Id. Here, there is no pending appeal related to this case pending in this Court, so we are without
jurisdiction to issue a writ of prohibition against Judge Solis.
Issues Four, Five, and Seven are overruled.
Category #4: “All Other Orders”
In Issues Three and Six, Davis asks this Court to rule that all orders entered by Judge Solis
in the Reyesbilt lawsuit are void because federal court forfeiture proceedings are or were still
ongoing. However, other than those orders we have previously identified in this opinion, Davis
does not identify any additionally specific orders that Judge Solis entered that allegedly aggrieve
him.
The record for the mandamus petition only contains the two moot TROs, the temporary
injunction order that could have been appealed but was not, and an order setting this matter for
trial, which has since been rescinded. Apart from these orders, it is unclear what if any other orders
the trial court entered that Davis is attempting to assail, as no other orders are included in the
mandamus appendix. See TEX.R.APP.P. 52.3(k)(1)(A)(copy of order being challenged must be
included in the appendix).
8 The burden is on Davis as relator to show he is entitled to mandamus relief from Judge
Solis’ order. Without identifying any specific orders in Issues Three and Six separate and apart
from those acts identified in other issues which are not cognizable on mandamus review for the
reasons stated above, and by failing to attach any other orders in the appendix directing this Court’s
attention to specific instances of Judge Solis’ conduct that Davis finds objectionable, Davis cannot
establish that he is entitled to mandamus relief.
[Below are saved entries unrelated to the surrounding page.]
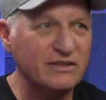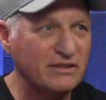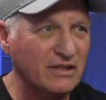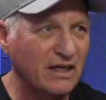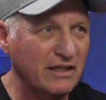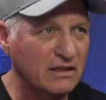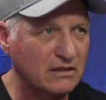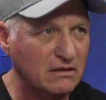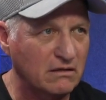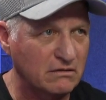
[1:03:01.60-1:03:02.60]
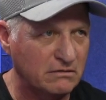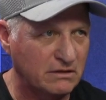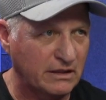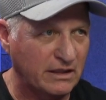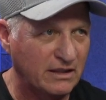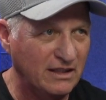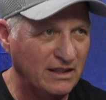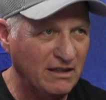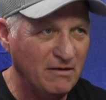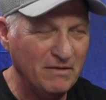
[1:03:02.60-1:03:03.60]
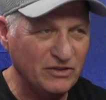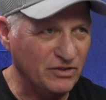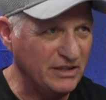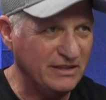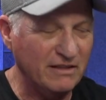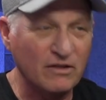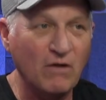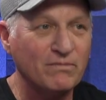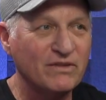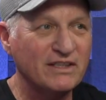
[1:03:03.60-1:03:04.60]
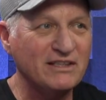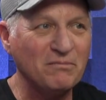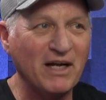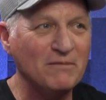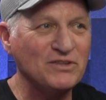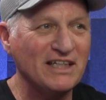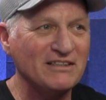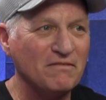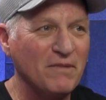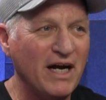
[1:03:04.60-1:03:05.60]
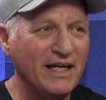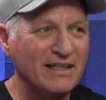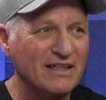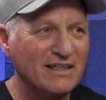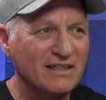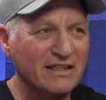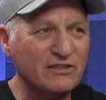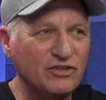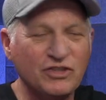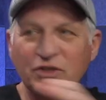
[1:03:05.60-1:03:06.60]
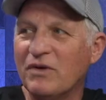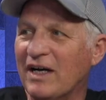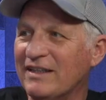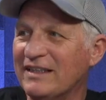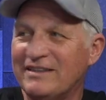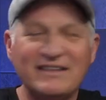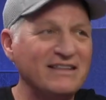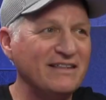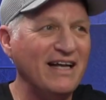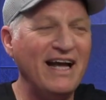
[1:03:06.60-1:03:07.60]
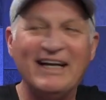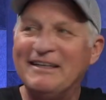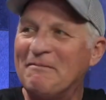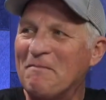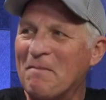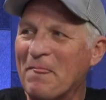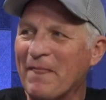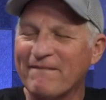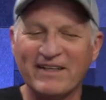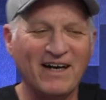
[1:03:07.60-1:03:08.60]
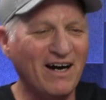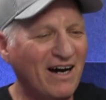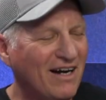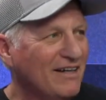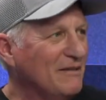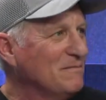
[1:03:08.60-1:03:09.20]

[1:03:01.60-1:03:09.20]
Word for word: start closing. Yeah. So she tells, nope, this is my obsessive mind. Let's chew on this instead. That's great. Ah.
Issues Three and Six are overruled.
CONCLUSION
Issues One, Four, and Five present nonjusticiable or moot controversies. Issue Two
represents a matter that could have been raised in a timely interlocutory appeal, but that was not,
and Davis provided no explanation for why no interlocutory appeal was taken. As such, Davis
cannot show he is entitled to the extraordinary remedy of mandamus. Finally, Issues Three and
Six do not identify any other specific orders that aggrieve Davis as required by Rule 52. As such,
those issues must be overruled.
These procedural rulings resolve the entirety of the seven issues Davis raises in his petition.
Davis’ petition for a writ of mandamus is denied.
August 26, 2020 YVONNE T. RODRIGUEZ, Justice
Before Alley, C.J., Rodriguez, and Palafox, JJ.